## WHAT IS REQUIRED:
Transcribe every entry word for word, but drop the pictures.

## SOURCE DATA:

::::::

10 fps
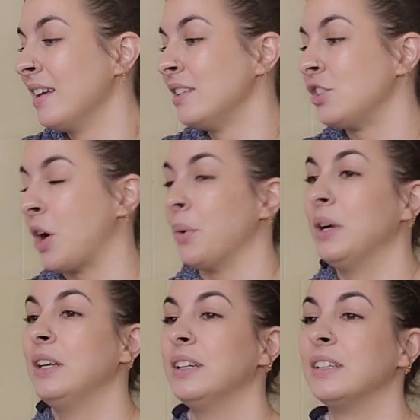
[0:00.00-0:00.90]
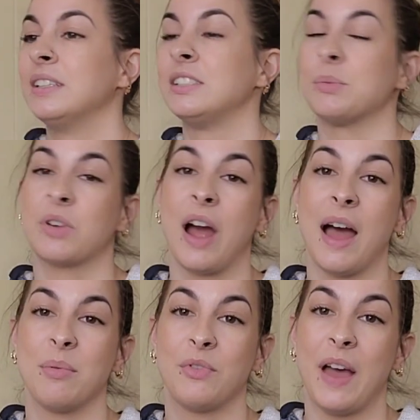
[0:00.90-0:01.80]
So,
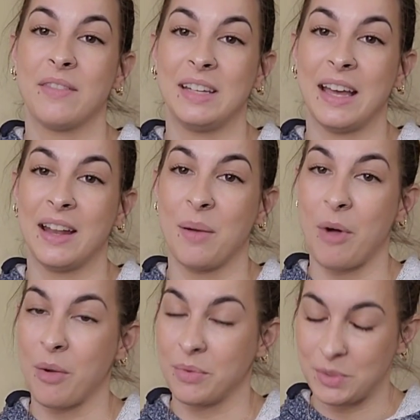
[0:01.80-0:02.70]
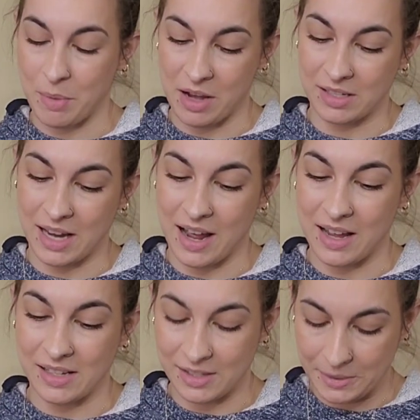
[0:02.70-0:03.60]
subscribe if you haven't yet. I'm almost
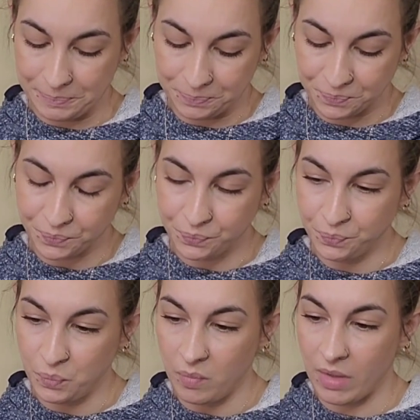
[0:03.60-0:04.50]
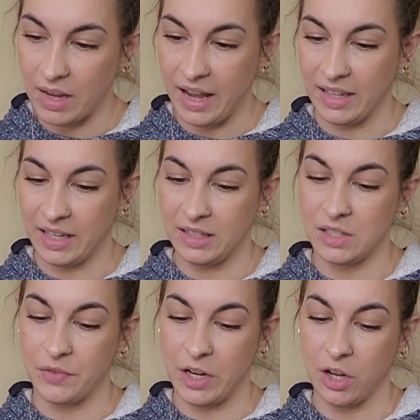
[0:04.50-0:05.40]
monetized. And like
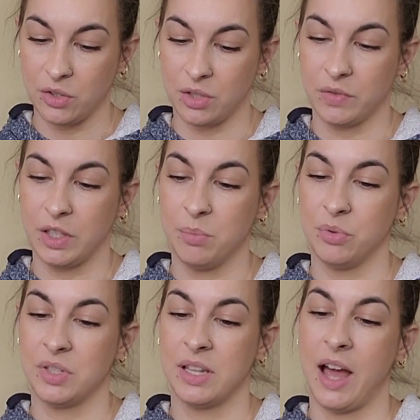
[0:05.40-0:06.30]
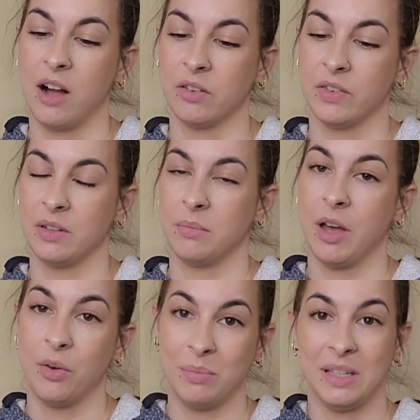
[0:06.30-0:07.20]
this video to really boost in the algorithm.
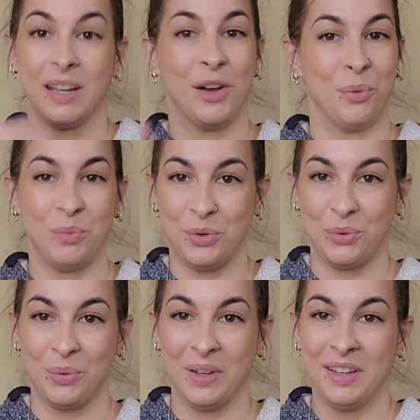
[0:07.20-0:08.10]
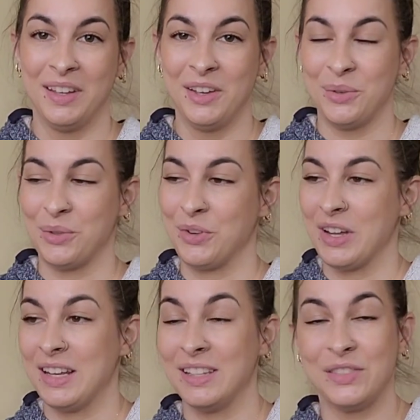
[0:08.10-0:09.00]
Help me help you with
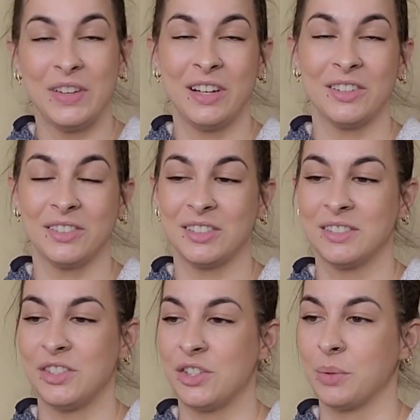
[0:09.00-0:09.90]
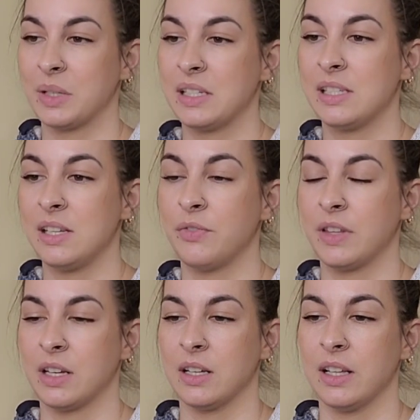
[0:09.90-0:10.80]
creating these videos. So, we're going to see for
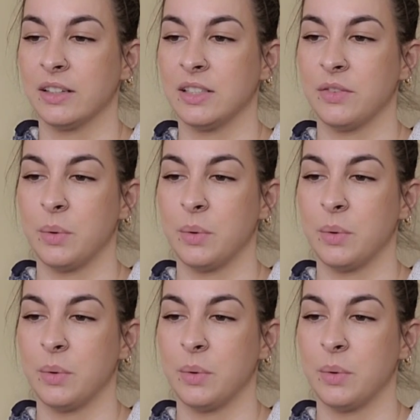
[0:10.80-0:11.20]
the collective.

::::::

## RESPONSE:
10 fps
[0:00.00-0:00.90]
[0:00.90-0:01.80]
So,
[0:01.80-0:02.70]
[0:02.70-0:03.60]
subscribe if you haven't yet. I'm almost
[0:03.60-0:04.50]
[0:04.50-0:05.40]
monetized. And like
[0:05.40-0:06.30]
[0:06.30-0:07.20]
this video to really boost in the algorithm.
[0:07.20-0:08.10]
[0:08.10-0:09.00]
Help me help you with
[0:09.00-0:09.90]
[0:09.90-0:10.80]
creating these videos. So, we're going to see for
[0:10.80-0:11.20]
the collective.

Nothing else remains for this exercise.